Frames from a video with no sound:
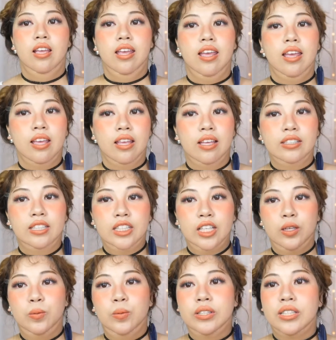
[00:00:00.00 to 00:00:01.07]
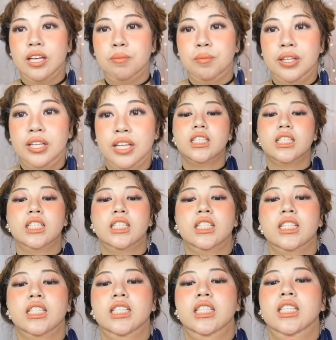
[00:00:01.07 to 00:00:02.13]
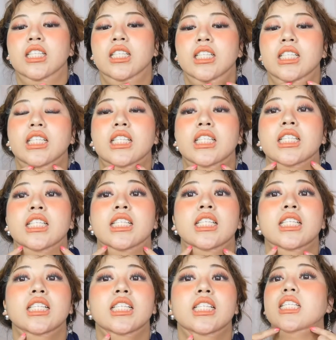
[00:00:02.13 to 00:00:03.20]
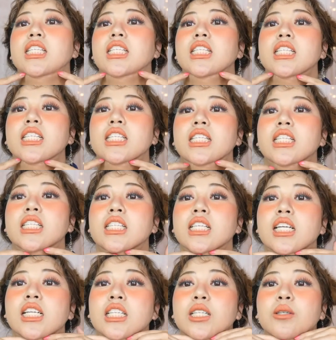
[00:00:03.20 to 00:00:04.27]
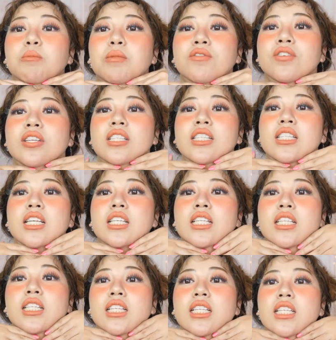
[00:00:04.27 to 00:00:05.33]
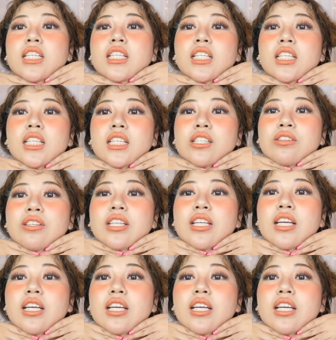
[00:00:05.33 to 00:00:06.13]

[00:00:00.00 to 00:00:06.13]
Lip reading: Hey, so what's happening? Okay, so this is where the tape is, and this is how my face technically looks right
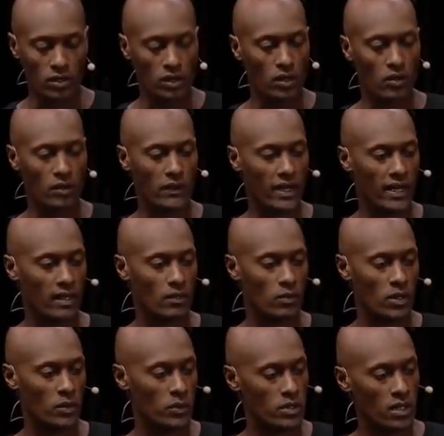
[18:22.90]
know that
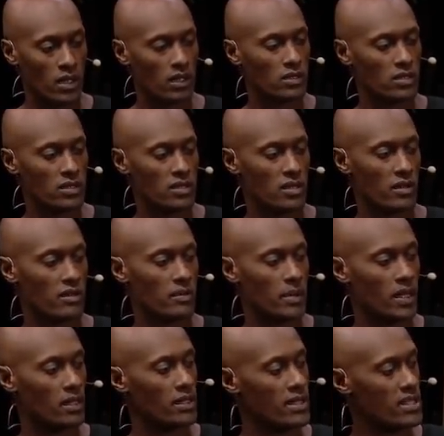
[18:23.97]
when we talk to each other
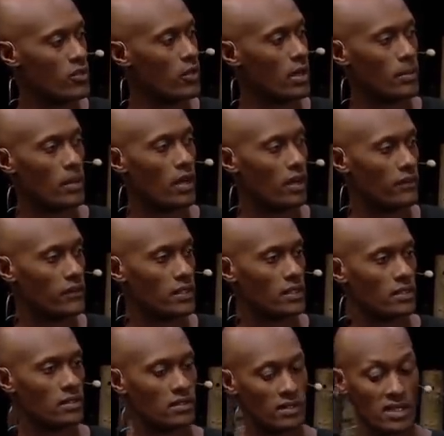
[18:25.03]
about, let's grab
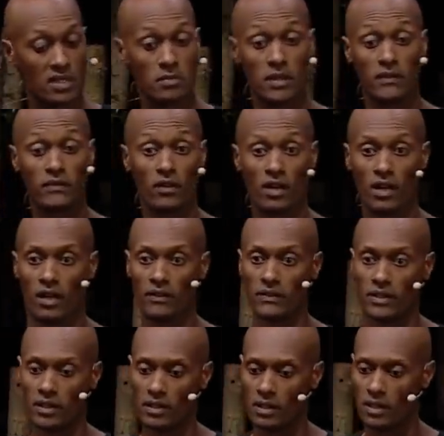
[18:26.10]
coffee, let's meet for
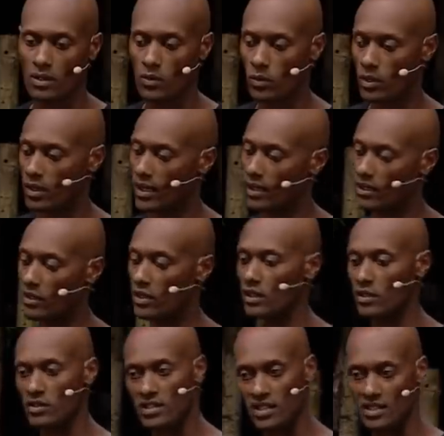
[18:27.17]
coffee, we're not going to
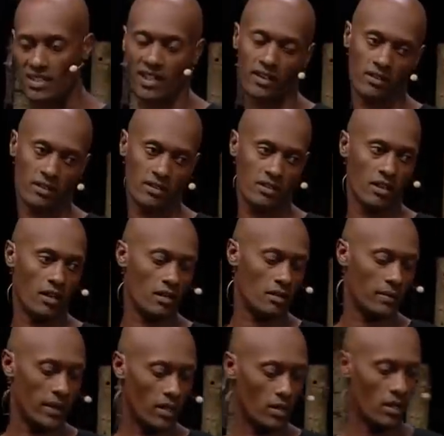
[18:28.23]
go sit down and talk
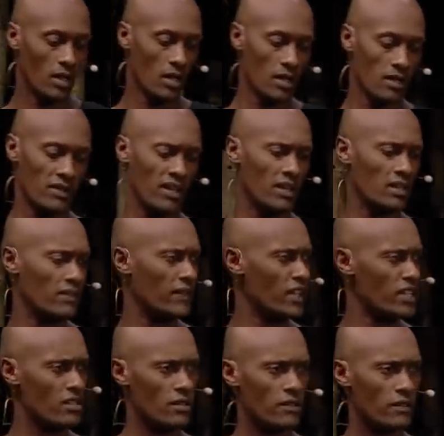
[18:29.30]
about the
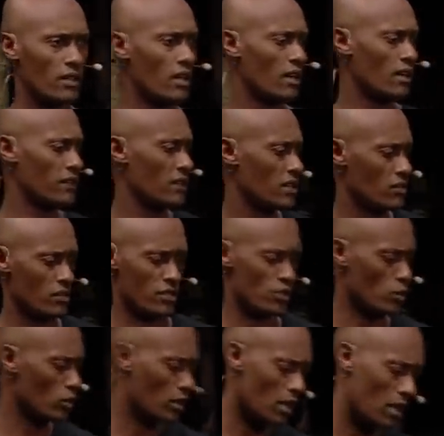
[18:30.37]
elevation of the coffee, or the
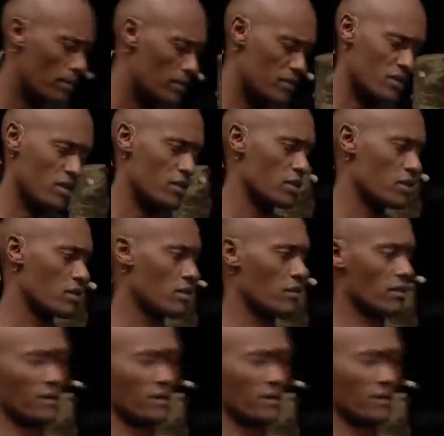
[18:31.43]
soil composition, or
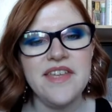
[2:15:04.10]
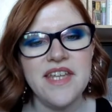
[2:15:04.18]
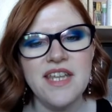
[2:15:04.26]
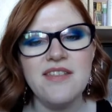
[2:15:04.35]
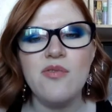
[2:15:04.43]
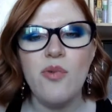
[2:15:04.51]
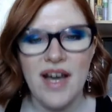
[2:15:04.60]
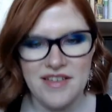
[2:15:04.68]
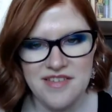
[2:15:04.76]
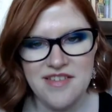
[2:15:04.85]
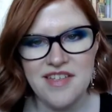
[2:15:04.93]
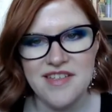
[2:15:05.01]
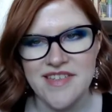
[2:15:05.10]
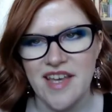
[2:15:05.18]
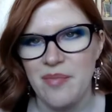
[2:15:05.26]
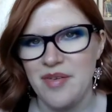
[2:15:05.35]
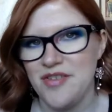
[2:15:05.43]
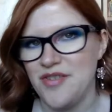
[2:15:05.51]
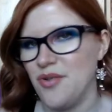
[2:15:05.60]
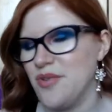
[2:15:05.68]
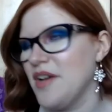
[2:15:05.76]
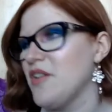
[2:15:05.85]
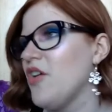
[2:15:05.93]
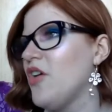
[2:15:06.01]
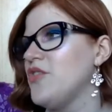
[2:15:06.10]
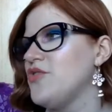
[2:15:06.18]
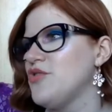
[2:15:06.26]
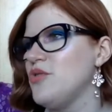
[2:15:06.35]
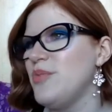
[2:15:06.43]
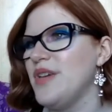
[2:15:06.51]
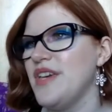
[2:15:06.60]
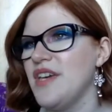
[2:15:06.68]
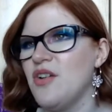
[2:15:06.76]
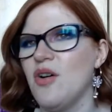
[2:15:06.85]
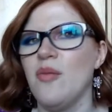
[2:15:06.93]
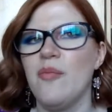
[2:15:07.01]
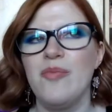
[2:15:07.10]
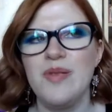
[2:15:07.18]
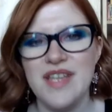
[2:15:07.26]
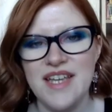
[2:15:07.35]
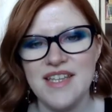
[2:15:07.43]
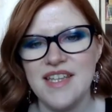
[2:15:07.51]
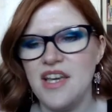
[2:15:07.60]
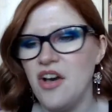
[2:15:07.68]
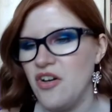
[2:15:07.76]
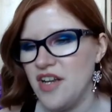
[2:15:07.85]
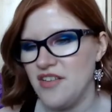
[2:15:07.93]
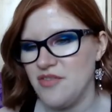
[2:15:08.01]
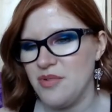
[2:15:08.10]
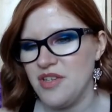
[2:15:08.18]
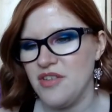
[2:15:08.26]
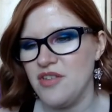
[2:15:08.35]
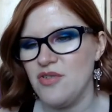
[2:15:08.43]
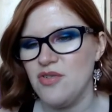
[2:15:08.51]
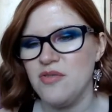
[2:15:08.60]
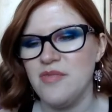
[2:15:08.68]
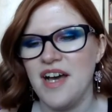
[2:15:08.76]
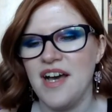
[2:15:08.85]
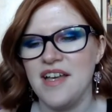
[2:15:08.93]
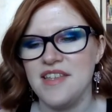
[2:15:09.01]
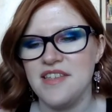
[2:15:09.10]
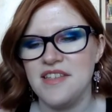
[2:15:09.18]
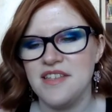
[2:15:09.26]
didn't watch this episode. I'm going to be completely honest with you, but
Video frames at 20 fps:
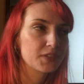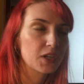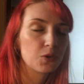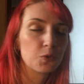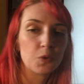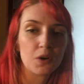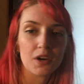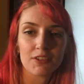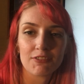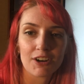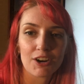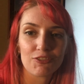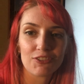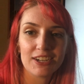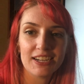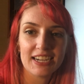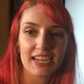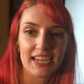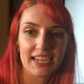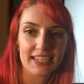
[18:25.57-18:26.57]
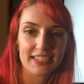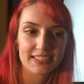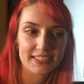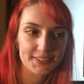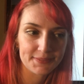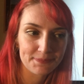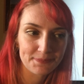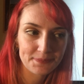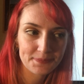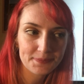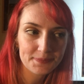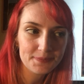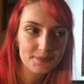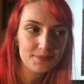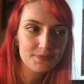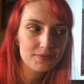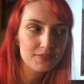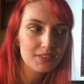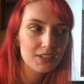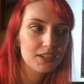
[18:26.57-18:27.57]
Juan Rodriguez,
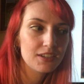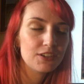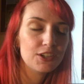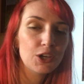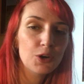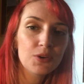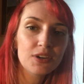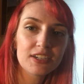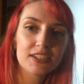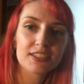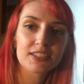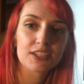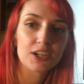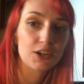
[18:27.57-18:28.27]
notice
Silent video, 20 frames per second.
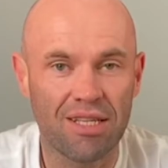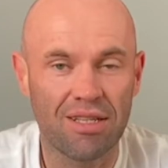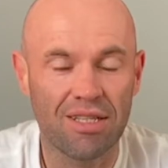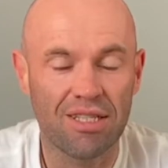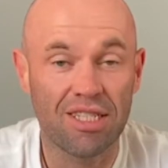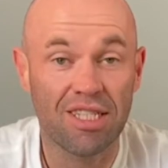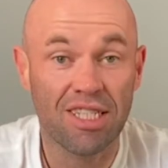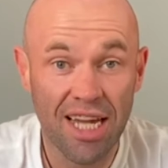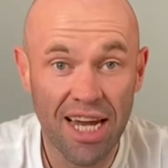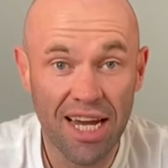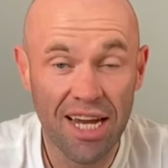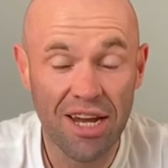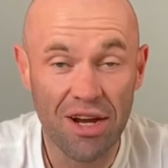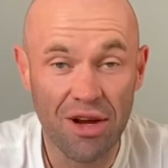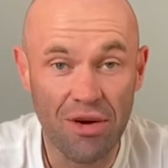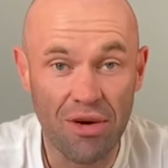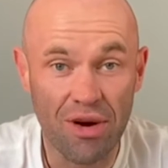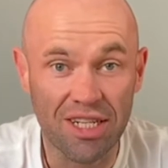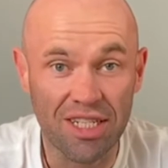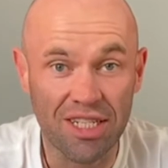Second
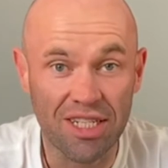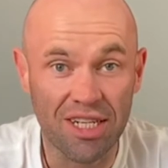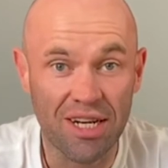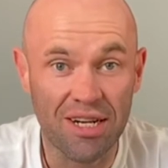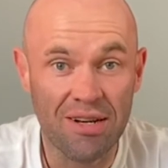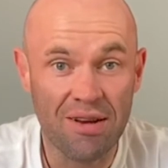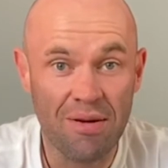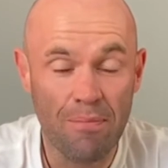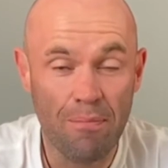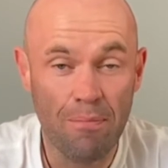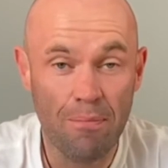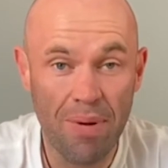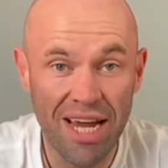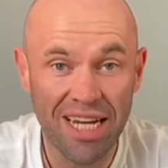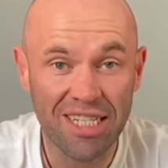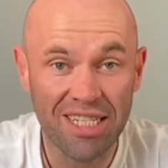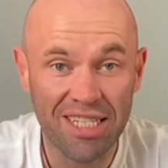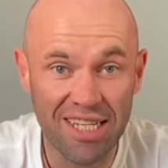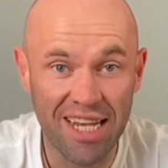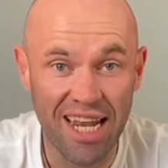question,
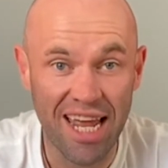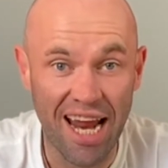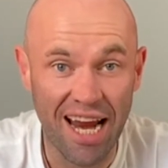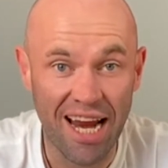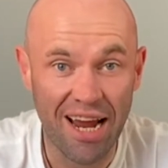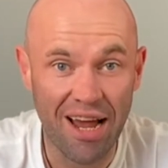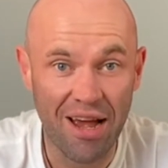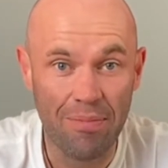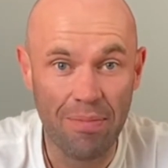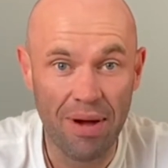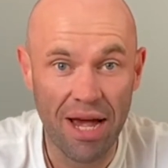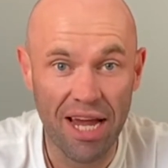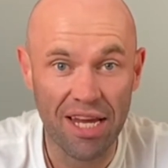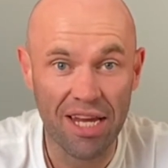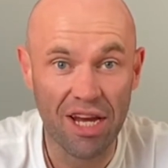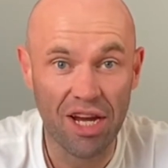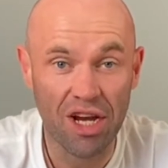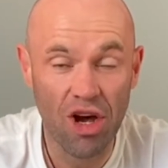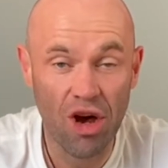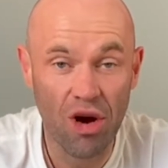best thing about
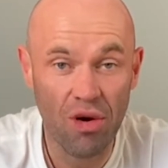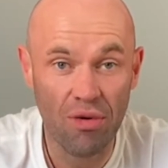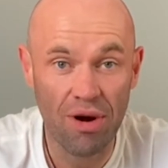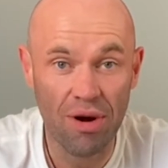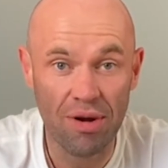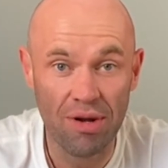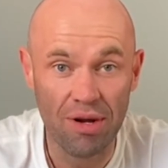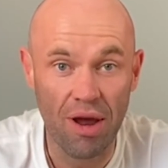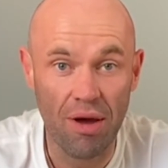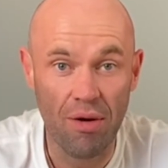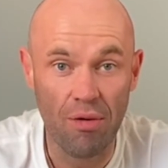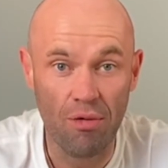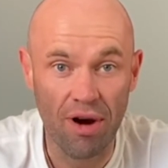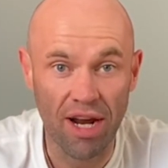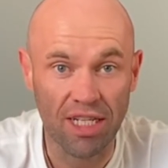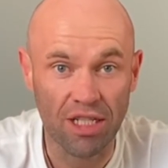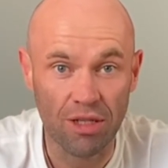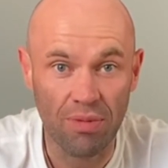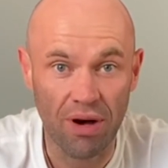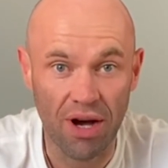your current
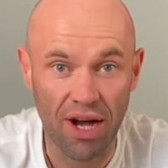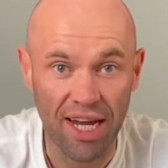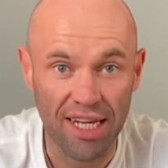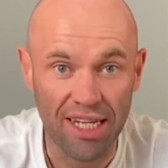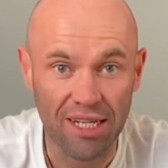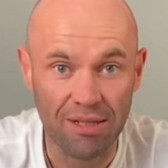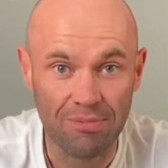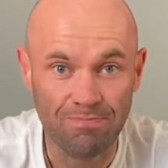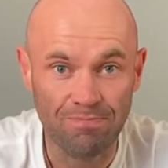race bike?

Requirement: Could you print all of the entries exactly, skipping the images?

Reply to the task:
Frames from a video with no sound:
[00:00:00.00 to 00:00:01.07]
[00:00:01.07 to 00:00:02.13]
[00:00:02.13 to 00:00:03.20]
[00:00:03.20 to 00:00:04.27]
[00:00:04.27 to 00:00:05.33]
[00:00:05.33 to 00:00:06.13]

[00:00:00.00 to 00:00:06.13]
Lip reading: Hey, so what's happening? Okay, so this is where the tape is, and this is how my face technically looks right
[18:22.90]
know that
[18:23.97]
when we talk to each other
[18:25.03]
about, let's grab
[18:26.10]
coffee, let's meet for
[18:27.17]
coffee, we're not going to
[18:28.23]
go sit down and talk
[18:29.30]
about the
[18:30.37]
elevation of the coffee, or the
[18:31.43]
soil composition, or
[2:15:04.10]
[2:15:04.18]
[2:15:04.26]
[2:15:04.35]
[2:15:04.43]
[2:15:04.51]
[2:15:04.60]
[2:15:04.68]
[2:15:04.76]
[2:15:04.85]
[2:15:04.93]
[2:15:05.01]
[2:15:05.10]
[2:15:05.18]
[2:15:05.26]
[2:15:05.35]
[2:15:05.43]
[2:15:05.51]
[2:15:05.60]
[2:15:05.68]
[2:15:05.76]
[2:15:05.85]
[2:15:05.93]
[2:15:06.01]
[2:15:06.10]
[2:15:06.18]
[2:15:06.26]
[2:15:06.35]
[2:15:06.43]
[2:15:06.51]
[2:15:06.60]
[2:15:06.68]
[2:15:06.76]
[2:15:06.85]
[2:15:06.93]
[2:15:07.01]
[2:15:07.10]
[2:15:07.18]
[2:15:07.26]
[2:15:07.35]
[2:15:07.43]
[2:15:07.51]
[2:15:07.60]
[2:15:07.68]
[2:15:07.76]
[2:15:07.85]
[2:15:07.93]
[2:15:08.01]
[2:15:08.10]
[2:15:08.18]
[2:15:08.26]
[2:15:08.35]
[2:15:08.43]
[2:15:08.51]
[2:15:08.60]
[2:15:08.68]
[2:15:08.76]
[2:15:08.85]
[2:15:08.93]
[2:15:09.01]
[2:15:09.10]
[2:15:09.18]
[2:15:09.26]
didn't watch this episode. I'm going to be completely honest with you, but
Video frames at 20 fps:
[18:25.57-18:26.57]
[18:26.57-18:27.57]
Juan Rodriguez,
[18:27.57-18:28.27]
notice
Silent video, 20 frames per second.
Second
question,
best thing about
your current
race bike?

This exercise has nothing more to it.